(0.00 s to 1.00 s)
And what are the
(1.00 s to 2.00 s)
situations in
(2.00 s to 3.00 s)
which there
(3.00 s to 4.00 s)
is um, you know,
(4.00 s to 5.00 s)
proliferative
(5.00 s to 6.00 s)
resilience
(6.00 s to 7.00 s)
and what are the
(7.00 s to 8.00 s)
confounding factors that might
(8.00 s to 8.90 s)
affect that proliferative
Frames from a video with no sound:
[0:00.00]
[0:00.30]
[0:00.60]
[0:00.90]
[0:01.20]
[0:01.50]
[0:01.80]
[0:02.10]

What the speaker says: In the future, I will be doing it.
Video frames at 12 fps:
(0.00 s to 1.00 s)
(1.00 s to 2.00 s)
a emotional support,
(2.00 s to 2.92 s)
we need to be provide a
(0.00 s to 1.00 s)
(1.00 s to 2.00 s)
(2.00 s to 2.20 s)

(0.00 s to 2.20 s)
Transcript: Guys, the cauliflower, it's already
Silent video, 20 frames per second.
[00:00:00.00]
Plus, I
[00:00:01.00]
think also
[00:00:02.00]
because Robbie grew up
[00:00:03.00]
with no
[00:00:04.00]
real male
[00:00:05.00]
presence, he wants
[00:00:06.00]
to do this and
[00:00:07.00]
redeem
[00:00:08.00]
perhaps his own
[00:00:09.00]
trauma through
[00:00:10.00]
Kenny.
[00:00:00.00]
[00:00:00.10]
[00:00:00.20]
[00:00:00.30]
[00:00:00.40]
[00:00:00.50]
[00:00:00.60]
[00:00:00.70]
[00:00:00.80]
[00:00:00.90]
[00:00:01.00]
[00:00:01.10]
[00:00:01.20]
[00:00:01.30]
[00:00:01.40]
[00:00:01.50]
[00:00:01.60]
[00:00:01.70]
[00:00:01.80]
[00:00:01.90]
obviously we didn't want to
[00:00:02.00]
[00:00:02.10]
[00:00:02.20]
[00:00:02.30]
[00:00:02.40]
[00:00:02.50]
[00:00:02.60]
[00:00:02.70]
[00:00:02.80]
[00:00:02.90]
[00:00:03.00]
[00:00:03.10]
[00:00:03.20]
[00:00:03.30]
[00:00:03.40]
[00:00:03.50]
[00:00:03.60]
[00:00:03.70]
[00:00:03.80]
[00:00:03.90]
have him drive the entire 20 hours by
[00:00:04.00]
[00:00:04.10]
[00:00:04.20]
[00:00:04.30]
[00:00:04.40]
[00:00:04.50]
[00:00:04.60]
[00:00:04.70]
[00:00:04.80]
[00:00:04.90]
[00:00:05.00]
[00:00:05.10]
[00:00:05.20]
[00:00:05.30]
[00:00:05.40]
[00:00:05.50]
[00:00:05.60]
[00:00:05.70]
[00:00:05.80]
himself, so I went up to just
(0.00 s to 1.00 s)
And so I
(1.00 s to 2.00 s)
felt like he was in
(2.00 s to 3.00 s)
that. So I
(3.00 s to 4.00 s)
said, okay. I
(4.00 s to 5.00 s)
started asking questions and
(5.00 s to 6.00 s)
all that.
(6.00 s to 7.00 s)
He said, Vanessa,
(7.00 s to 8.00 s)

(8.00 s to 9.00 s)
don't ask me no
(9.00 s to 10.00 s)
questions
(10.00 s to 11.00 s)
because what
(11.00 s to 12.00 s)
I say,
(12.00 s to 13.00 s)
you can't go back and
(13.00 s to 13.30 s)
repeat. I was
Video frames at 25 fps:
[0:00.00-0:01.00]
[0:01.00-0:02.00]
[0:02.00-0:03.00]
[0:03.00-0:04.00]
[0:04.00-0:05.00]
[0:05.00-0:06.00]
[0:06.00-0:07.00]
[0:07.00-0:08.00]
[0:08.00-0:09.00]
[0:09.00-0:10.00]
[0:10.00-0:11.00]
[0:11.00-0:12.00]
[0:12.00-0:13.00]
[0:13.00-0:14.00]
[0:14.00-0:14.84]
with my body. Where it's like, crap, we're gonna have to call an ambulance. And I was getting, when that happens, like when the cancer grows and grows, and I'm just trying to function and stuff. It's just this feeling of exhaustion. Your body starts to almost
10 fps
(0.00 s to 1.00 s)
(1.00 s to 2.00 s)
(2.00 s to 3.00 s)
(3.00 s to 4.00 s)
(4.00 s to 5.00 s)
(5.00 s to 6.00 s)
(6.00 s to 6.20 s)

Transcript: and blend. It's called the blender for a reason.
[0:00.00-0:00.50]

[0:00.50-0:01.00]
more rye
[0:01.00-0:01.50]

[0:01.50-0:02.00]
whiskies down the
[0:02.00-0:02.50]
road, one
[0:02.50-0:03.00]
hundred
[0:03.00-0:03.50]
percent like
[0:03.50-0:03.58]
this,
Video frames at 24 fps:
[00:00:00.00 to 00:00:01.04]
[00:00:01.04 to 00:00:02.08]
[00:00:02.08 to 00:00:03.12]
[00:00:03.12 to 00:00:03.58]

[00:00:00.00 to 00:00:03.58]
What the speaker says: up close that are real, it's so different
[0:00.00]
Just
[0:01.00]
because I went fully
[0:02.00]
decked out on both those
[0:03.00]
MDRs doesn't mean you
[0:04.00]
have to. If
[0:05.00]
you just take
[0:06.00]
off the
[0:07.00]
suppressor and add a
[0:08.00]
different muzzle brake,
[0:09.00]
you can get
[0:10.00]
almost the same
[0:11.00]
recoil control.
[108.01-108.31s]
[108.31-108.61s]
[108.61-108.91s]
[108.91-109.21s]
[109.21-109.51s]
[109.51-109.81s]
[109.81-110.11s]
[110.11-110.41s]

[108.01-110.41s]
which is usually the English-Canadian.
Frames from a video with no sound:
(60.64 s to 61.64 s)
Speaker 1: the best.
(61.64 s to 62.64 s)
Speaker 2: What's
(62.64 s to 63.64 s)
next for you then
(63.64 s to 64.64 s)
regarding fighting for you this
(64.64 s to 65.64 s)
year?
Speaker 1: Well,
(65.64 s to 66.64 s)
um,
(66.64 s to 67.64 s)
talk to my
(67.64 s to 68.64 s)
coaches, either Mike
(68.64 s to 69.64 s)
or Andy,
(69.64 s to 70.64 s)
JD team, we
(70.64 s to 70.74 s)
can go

=-=-=

Task goal: Using the entries shown above, reproduce verbatim the lines from the line bearing "[00:00:05.50]" to the line bearing "[108.91-109.21s]", inclusive.

Answer:
[00:00:05.50]
[00:00:05.60]
[00:00:05.70]
[00:00:05.80]
himself, so I went up to just
(0.00 s to 1.00 s)
And so I
(1.00 s to 2.00 s)
felt like he was in
(2.00 s to 3.00 s)
that. So I
(3.00 s to 4.00 s)
said, okay. I
(4.00 s to 5.00 s)
started asking questions and
(5.00 s to 6.00 s)
all that.
(6.00 s to 7.00 s)
He said, Vanessa,
(7.00 s to 8.00 s)

(8.00 s to 9.00 s)
don't ask me no
(9.00 s to 10.00 s)
questions
(10.00 s to 11.00 s)
because what
(11.00 s to 12.00 s)
I say,
(12.00 s to 13.00 s)
you can't go back and
(13.00 s to 13.30 s)
repeat. I was
Video frames at 25 fps:
[0:00.00-0:01.00]
[0:01.00-0:02.00]
[0:02.00-0:03.00]
[0:03.00-0:04.00]
[0:04.00-0:05.00]
[0:05.00-0:06.00]
[0:06.00-0:07.00]
[0:07.00-0:08.00]
[0:08.00-0:09.00]
[0:09.00-0:10.00]
[0:10.00-0:11.00]
[0:11.00-0:12.00]
[0:12.00-0:13.00]
[0:13.00-0:14.00]
[0:14.00-0:14.84]
with my body. Where it's like, crap, we're gonna have to call an ambulance. And I was getting, when that happens, like when the cancer grows and grows, and I'm just trying to function and stuff. It's just this feeling of exhaustion. Your body starts to almost
10 fps
(0.00 s to 1.00 s)
(1.00 s to 2.00 s)
(2.00 s to 3.00 s)
(3.00 s to 4.00 s)
(4.00 s to 5.00 s)
(5.00 s to 6.00 s)
(6.00 s to 6.20 s)

Transcript: and blend. It's called the blender for a reason.
[0:00.00-0:00.50]

[0:00.50-0:01.00]
more rye
[0:01.00-0:01.50]

[0:01.50-0:02.00]
whiskies down the
[0:02.00-0:02.50]
road, one
[0:02.50-0:03.00]
hundred
[0:03.00-0:03.50]
percent like
[0:03.50-0:03.58]
this,
Video frames at 24 fps:
[00:00:00.00 to 00:00:01.04]
[00:00:01.04 to 00:00:02.08]
[00:00:02.08 to 00:00:03.12]
[00:00:03.12 to 00:00:03.58]

[00:00:00.00 to 00:00:03.58]
What the speaker says: up close that are real, it's so different
[0:00.00]
Just
[0:01.00]
because I went fully
[0:02.00]
decked out on both those
[0:03.00]
MDRs doesn't mean you
[0:04.00]
have to. If
[0:05.00]
you just take
[0:06.00]
off the
[0:07.00]
suppressor and add a
[0:08.00]
different muzzle brake,
[0:09.00]
you can get
[0:10.00]
almost the same
[0:11.00]
recoil control.
[108.01-108.31s]
[108.31-108.61s]
[108.61-108.91s]
[108.91-109.21s]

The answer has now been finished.